**What to do:** When duplicating the records beneath this instruction, omit every picture and keep all else exact.

**Supplied entries:**
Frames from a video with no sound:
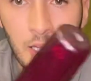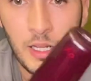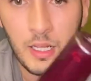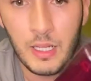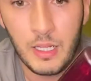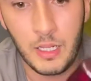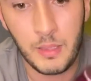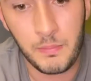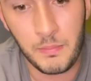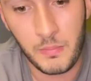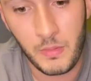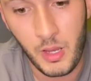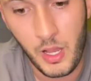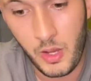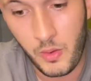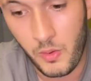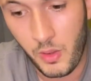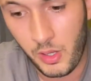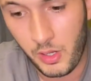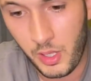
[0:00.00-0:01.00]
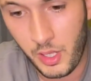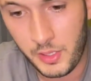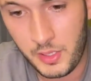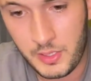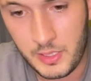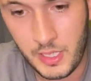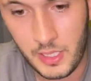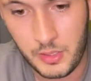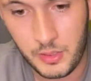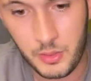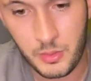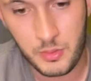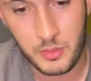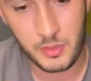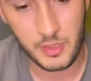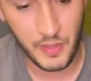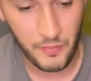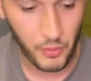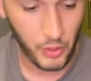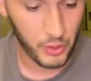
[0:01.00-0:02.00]
I quite like these handles.
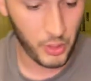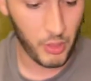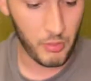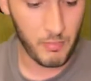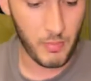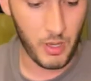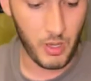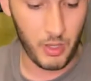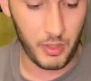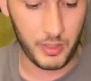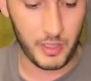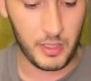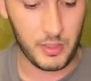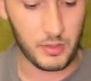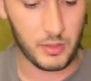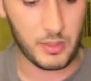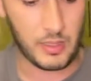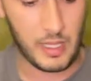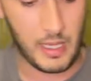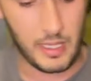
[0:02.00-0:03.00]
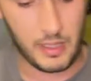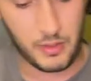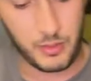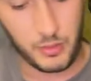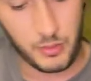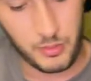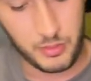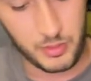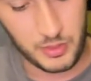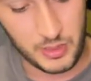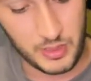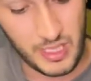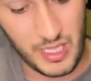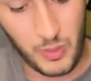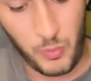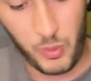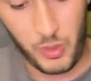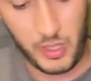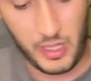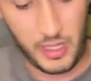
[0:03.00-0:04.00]
They've got no markings on the handles to say
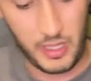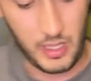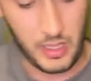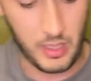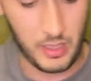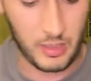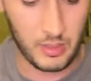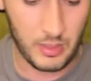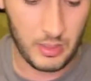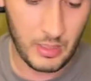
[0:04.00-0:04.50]
what they are.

**Task response:**
Frames from a video with no sound:
[0:00.00-0:01.00]
[0:01.00-0:02.00]
I quite like these handles.
[0:02.00-0:03.00]
[0:03.00-0:04.00]
They've got no markings on the handles to say
[0:04.00-0:04.50]
what they are.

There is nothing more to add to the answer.